How to Pull Data From Various Sources
A Startup's Guide to Importing Data Feeds From Multiple Sources.
Whether you’re receiving customer orders, inventory, documents, media, or anything else, bringing in data from customers and partners is necessary for your business' survival.
As a startup, you’re at a point where decisions you make now will surely shape the way data reaches your organization in the years to come.

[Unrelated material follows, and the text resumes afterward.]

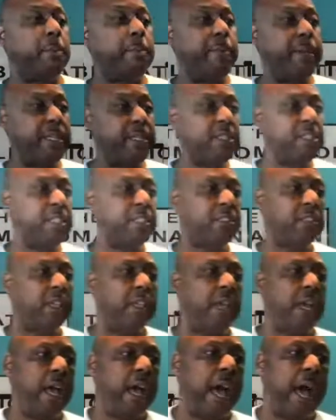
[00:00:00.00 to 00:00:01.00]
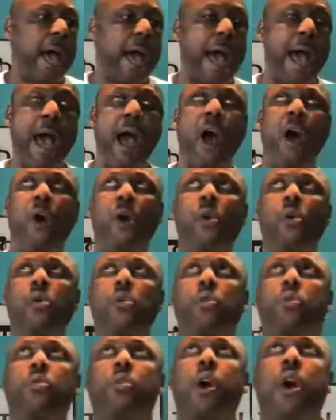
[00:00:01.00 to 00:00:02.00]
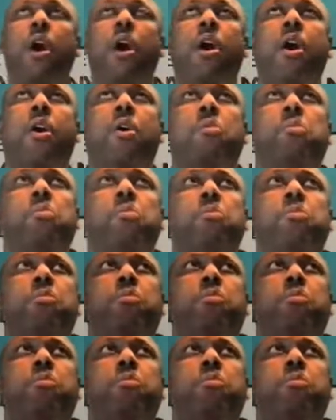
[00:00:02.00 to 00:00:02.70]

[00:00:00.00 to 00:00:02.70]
business, how um,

So now is the time to take a good look at all the aspects of how you bring the data your business needs, and to build a good foundation which you can consistently rely on.
Find your data
The first step is to understand what data your business needs. Every business is different, and understanding your data requirements is not easy. But once you know what data you need, and where that data is located (and how to access it there), your work has only just begun: now you can start building for real.
Receive your data
Once you know what data you need, where the data is and how to access it, you can start receiving data.
Our goal is to set up reliable, stable and controlled processes that continuously sync data into the system — i.e. a data pipeline.
Modern cloud infrastructure has made this type of task significantly easier than it used to be a decade ago. That said, modern data requirements — such as size, distribution, processing, analysis, and near real-time sync — mean that the challenge involved is still far from trivial.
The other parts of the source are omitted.